§ **Stored data**:

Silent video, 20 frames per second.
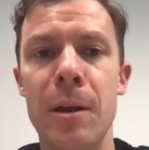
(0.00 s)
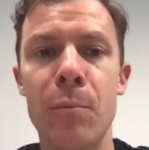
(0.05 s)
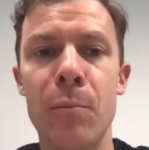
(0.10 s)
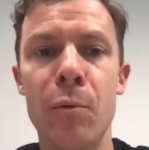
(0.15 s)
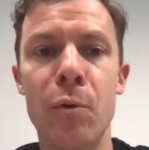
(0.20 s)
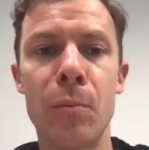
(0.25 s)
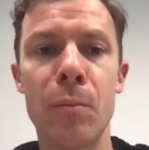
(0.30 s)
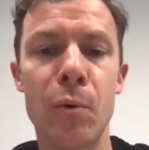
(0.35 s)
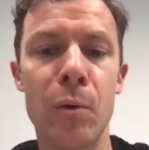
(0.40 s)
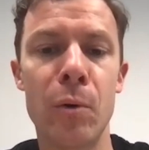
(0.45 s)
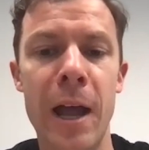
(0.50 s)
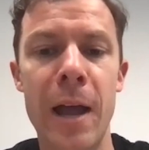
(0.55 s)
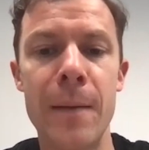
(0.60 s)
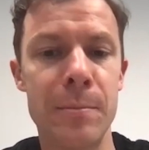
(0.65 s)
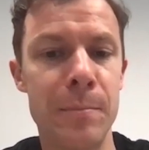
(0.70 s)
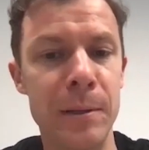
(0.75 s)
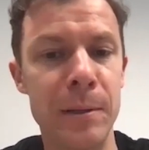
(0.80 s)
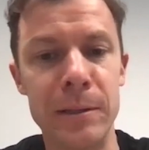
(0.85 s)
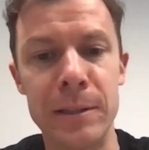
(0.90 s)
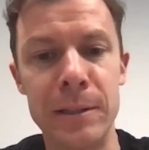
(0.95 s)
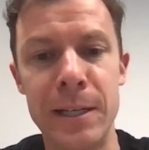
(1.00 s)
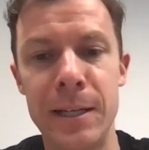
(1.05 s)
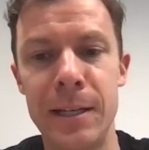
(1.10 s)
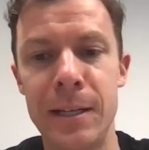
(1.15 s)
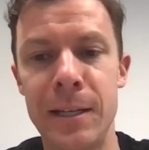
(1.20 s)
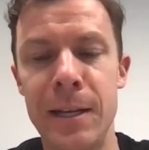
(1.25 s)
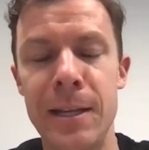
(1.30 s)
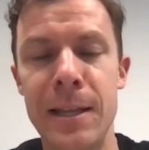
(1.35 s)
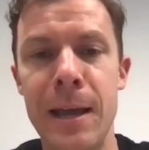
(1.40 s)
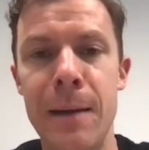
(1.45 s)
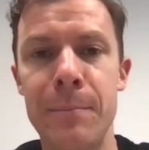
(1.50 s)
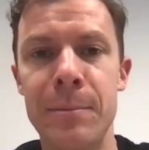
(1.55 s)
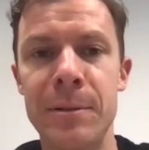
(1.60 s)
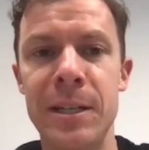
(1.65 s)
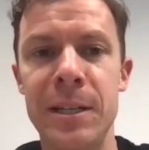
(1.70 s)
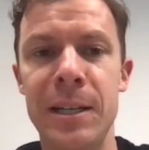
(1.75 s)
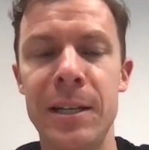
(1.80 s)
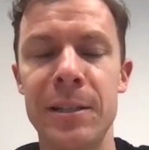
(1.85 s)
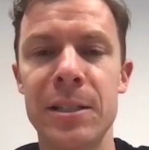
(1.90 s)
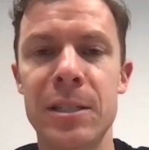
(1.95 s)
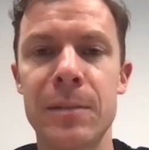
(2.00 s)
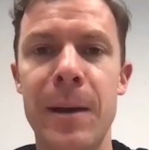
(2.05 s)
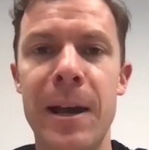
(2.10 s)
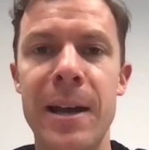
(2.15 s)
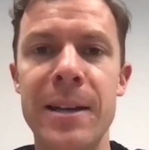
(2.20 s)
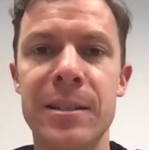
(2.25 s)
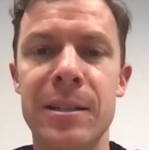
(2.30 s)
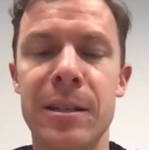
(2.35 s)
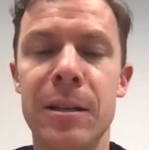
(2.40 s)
more and more capability in that particular space.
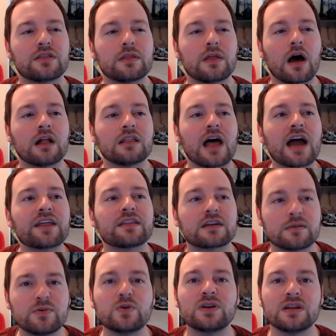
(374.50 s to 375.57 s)
a lot of the
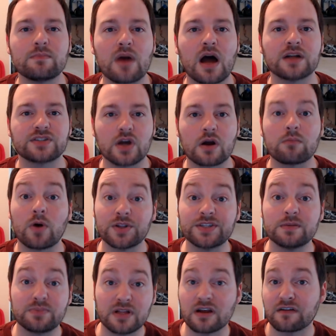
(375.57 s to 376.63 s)
community mods are
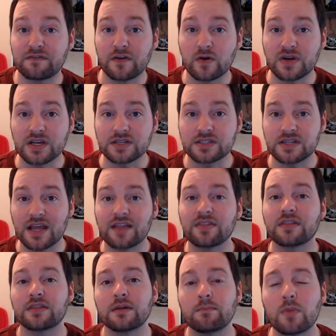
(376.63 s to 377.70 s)
multiplayer focused,
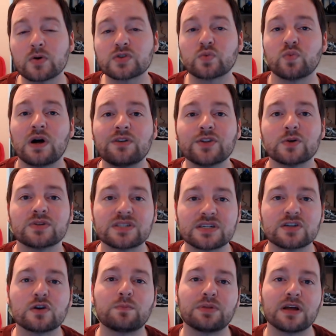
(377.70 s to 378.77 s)
and the most well-known
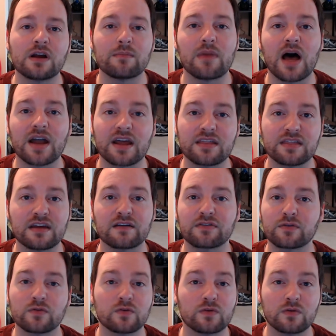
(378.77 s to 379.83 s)
single-player mod, I think,
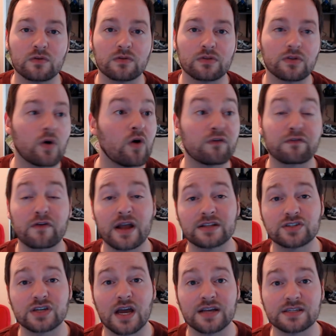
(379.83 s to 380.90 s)
through the whole
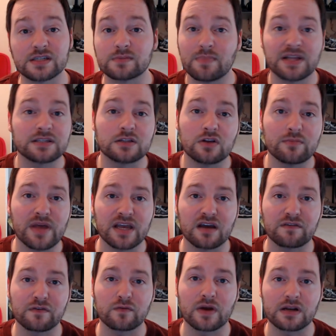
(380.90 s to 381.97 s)
franchise is Mental Omega
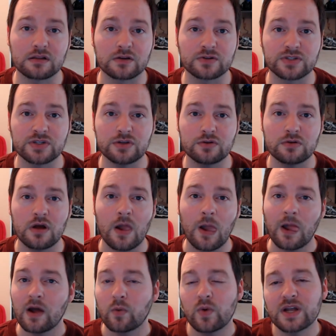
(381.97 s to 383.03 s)
for Red Alert 2,
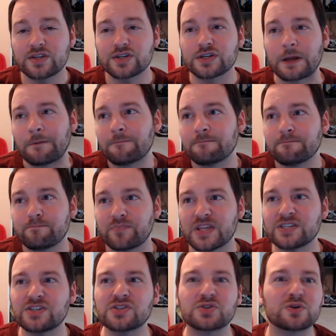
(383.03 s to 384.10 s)
which
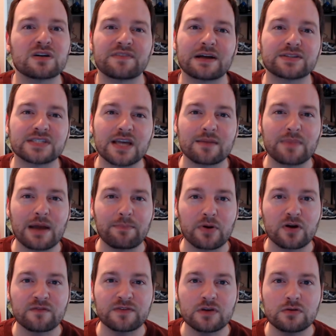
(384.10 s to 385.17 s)
is just sort of outside my
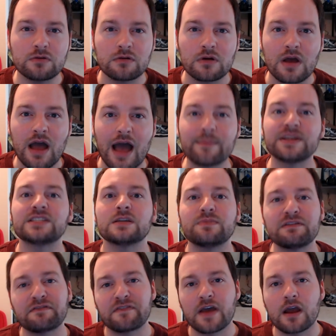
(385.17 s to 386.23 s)
purview. I mean, to
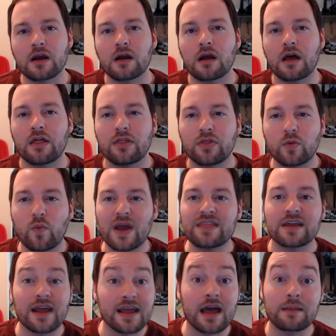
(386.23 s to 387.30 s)
be fair, the way
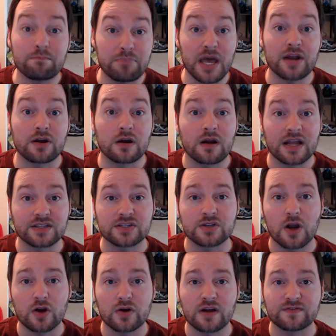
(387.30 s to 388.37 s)
that I got better at
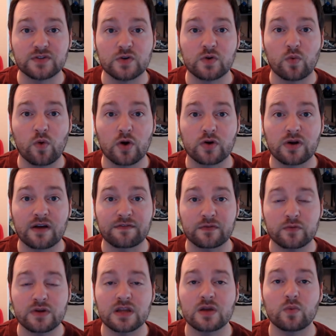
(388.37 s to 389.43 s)
StarCraft 2 and Warcraft
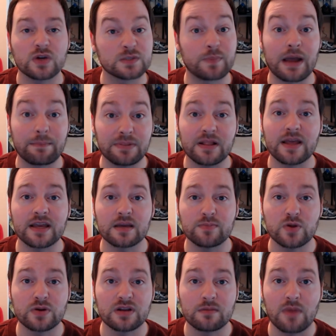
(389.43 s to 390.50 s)
3 was by playing
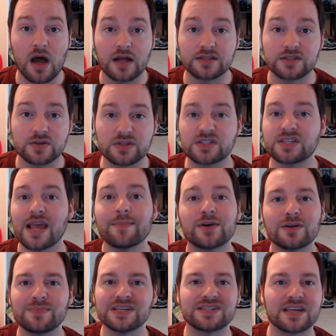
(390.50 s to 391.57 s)
community mods, so the same
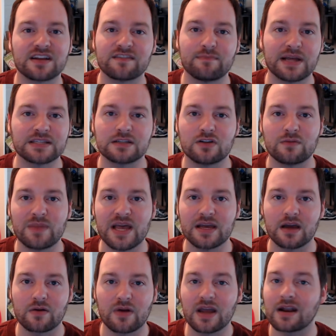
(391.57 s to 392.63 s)
could be said of Mental
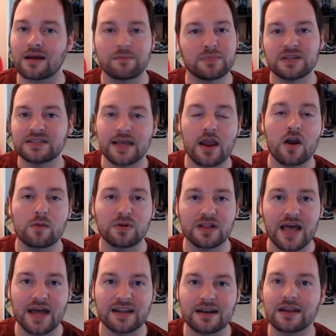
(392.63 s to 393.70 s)
Omega, right? I'd be terrible
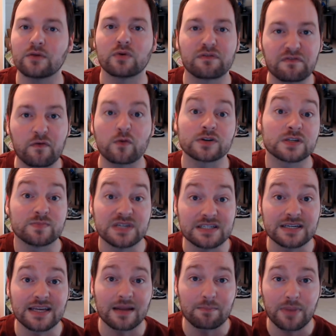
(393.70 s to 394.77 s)
at it, and it would force me
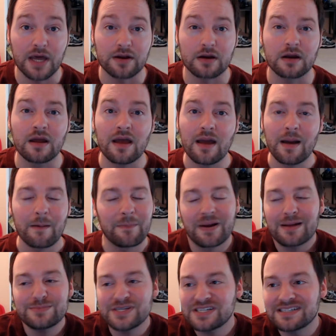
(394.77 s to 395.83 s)
to get better. But
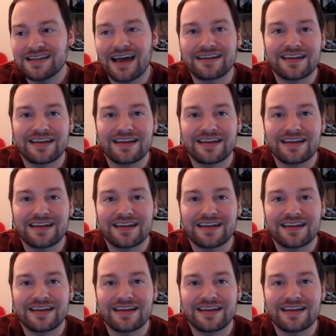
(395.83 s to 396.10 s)
I'm just not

§ **WHAT YOU HAVE TO DO**:
The answer must be an exact copy of the records, with no pictures in it.

§ **RESPONSE TO THIS TASK**:
Silent video, 20 frames per second.
(0.00 s)
(0.05 s)
(0.10 s)
(0.15 s)
(0.20 s)
(0.25 s)
(0.30 s)
(0.35 s)
(0.40 s)
(0.45 s)
(0.50 s)
(0.55 s)
(0.60 s)
(0.65 s)
(0.70 s)
(0.75 s)
(0.80 s)
(0.85 s)
(0.90 s)
(0.95 s)
(1.00 s)
(1.05 s)
(1.10 s)
(1.15 s)
(1.20 s)
(1.25 s)
(1.30 s)
(1.35 s)
(1.40 s)
(1.45 s)
(1.50 s)
(1.55 s)
(1.60 s)
(1.65 s)
(1.70 s)
(1.75 s)
(1.80 s)
(1.85 s)
(1.90 s)
(1.95 s)
(2.00 s)
(2.05 s)
(2.10 s)
(2.15 s)
(2.20 s)
(2.25 s)
(2.30 s)
(2.35 s)
(2.40 s)
more and more capability in that particular space.
(374.50 s to 375.57 s)
a lot of the
(375.57 s to 376.63 s)
community mods are
(376.63 s to 377.70 s)
multiplayer focused,
(377.70 s to 378.77 s)
and the most well-known
(378.77 s to 379.83 s)
single-player mod, I think,
(379.83 s to 380.90 s)
through the whole
(380.90 s to 381.97 s)
franchise is Mental Omega
(381.97 s to 383.03 s)
for Red Alert 2,
(383.03 s to 384.10 s)
which
(384.10 s to 385.17 s)
is just sort of outside my
(385.17 s to 386.23 s)
purview. I mean, to
(386.23 s to 387.30 s)
be fair, the way
(387.30 s to 388.37 s)
that I got better at
(388.37 s to 389.43 s)
StarCraft 2 and Warcraft
(389.43 s to 390.50 s)
3 was by playing
(390.50 s to 391.57 s)
community mods, so the same
(391.57 s to 392.63 s)
could be said of Mental
(392.63 s to 393.70 s)
Omega, right? I'd be terrible
(393.70 s to 394.77 s)
at it, and it would force me
(394.77 s to 395.83 s)
to get better. But
(395.83 s to 396.10 s)
I'm just not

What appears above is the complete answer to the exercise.